Viewers watch horror movies because they love a good fright. But who’s watching the watchers of horror movies? Scientists and researchers, that’s who, and they’re doing so because horror movies are a ripe field for those who want to learn more about the physiological and psychological responses to fear.
Or maybe they just want to rewatch Jigsaw get a saw in his throat, because that never gets old.
For the second of our 31 posts celebrating the 31 days of Halloween, take a look at what science has learned from horror movies.
As anyone who’s ever sat through a good horror movie knows, the good parts increase your heart rate. But it turns out that watching a horror film can actually increase your white blood cell count. This means if you’re attacked by Leatherface, your body can heal itself from (minimal) chainsaw wounds.
Can you genuinely be traumatized by a horror movie? If you’re the 22-year-old woman who watched The Exorcist and experienced “intrusive thoughts of demonic possession and flashbacks of the film,” then the answer is yes. It seems that some viewers may be susceptible to “cinematic neurosis” if they identify with the “narrative/cultural factors of the film.” The paper doesn’t cite the patient’s particular similarities with the movie…although we highly doubt she was once possessed by Satan.
Dieters, take note: Horror movies may help viewers lose weight. Or as one study discovered, horror movies significantly increased diet-induced thermogenesis (the increase in your energy expenditure above your standard metabolic rate) in 12 healthy subjects.
Horror movies do not increase a smoker’s urge to smoke. Smoking in movies slightly increases a smoker’s urge to smoke. But a horror movie where the characters are also smoking increases the urge to smoke by 2.8 points–which is considered statistically significant.
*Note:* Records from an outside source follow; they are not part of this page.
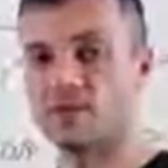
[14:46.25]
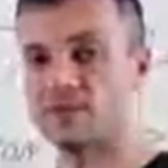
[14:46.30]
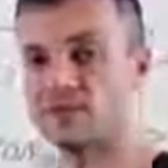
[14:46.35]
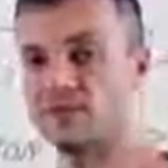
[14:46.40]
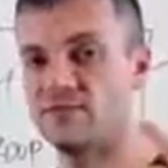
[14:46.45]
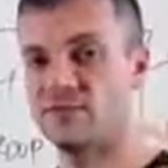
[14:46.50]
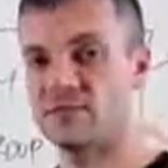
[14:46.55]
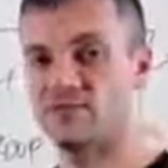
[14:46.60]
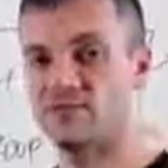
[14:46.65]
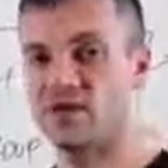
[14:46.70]

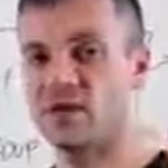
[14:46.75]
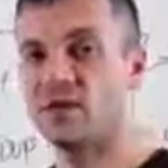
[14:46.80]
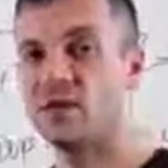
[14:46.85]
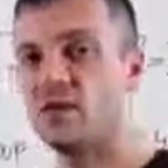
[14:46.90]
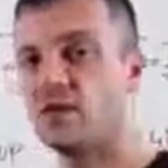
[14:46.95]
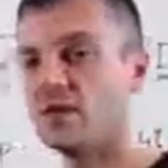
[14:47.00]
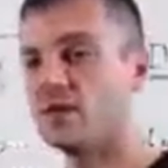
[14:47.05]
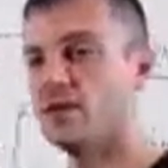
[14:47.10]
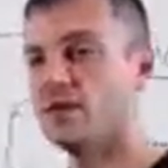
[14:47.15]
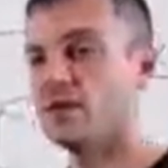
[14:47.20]
that's the vision.
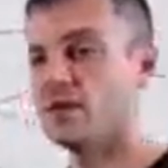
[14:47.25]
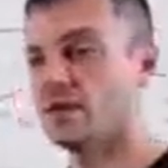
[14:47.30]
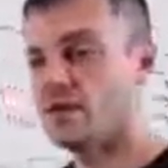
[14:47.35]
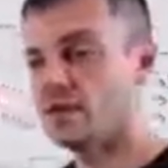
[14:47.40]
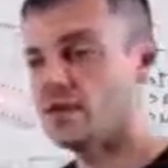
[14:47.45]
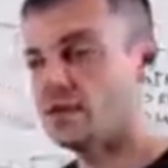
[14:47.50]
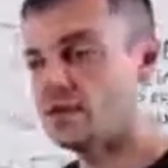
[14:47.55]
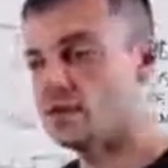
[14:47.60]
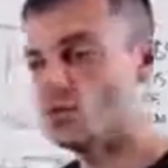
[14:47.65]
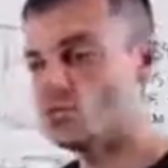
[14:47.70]

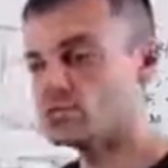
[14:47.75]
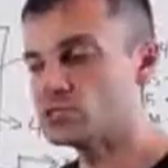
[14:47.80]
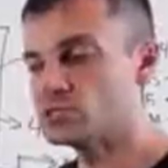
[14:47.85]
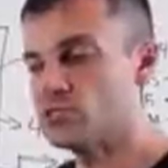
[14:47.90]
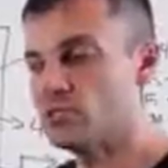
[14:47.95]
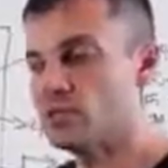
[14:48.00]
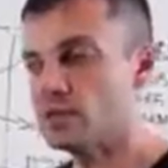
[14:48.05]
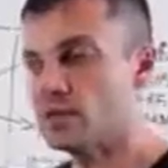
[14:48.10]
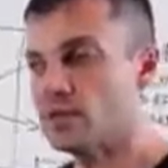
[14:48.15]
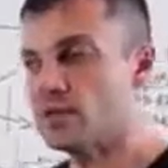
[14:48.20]
he
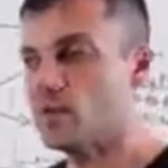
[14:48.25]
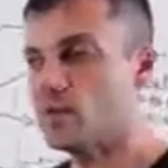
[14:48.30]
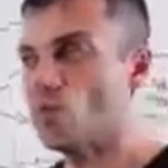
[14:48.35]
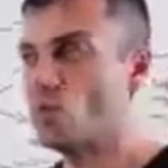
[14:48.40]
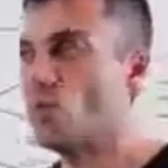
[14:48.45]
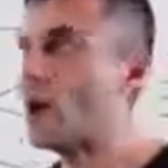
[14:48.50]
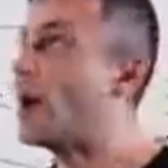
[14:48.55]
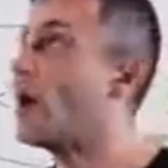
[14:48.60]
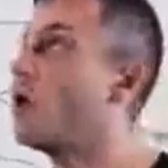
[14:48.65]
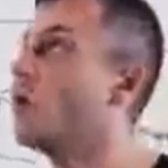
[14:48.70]
wants to be
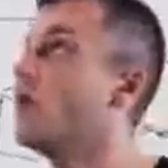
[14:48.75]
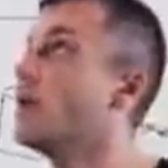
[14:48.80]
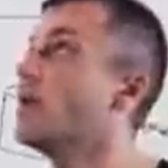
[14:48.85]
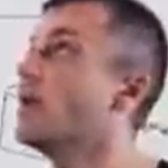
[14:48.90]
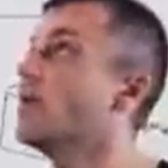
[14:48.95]
like, wow,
Researched learned that people viewers don’t watch horror movies to share in the joy of the characters’ survival. Nor do they like horror because they’re relieved when the movie ends: It seems that people enjoy horror movies because they just like being scared.
If you love a melodic soundtrack, you may not love ones from horror movies. It turns out that horror movie soundtracks differ from other genres in that they have less music…and more “noisy screams.”
In almost every genre, psychiatrists are typically portrayed as harmless eccentrics or do-gooding saints. Not in horror. There, psychiatrists can be portrayed as “thoroughly evil.”
The reason we respond to horror movie tropes (zombies and vampires) may stem from evolution: In the distant past, we avoided predators with sharp teeth, and “being disgusted by rotten, disease-causing meat is a safety reflex….This is why we are now scared of vampires with pointy teeth and zombies with rotting carcasses.”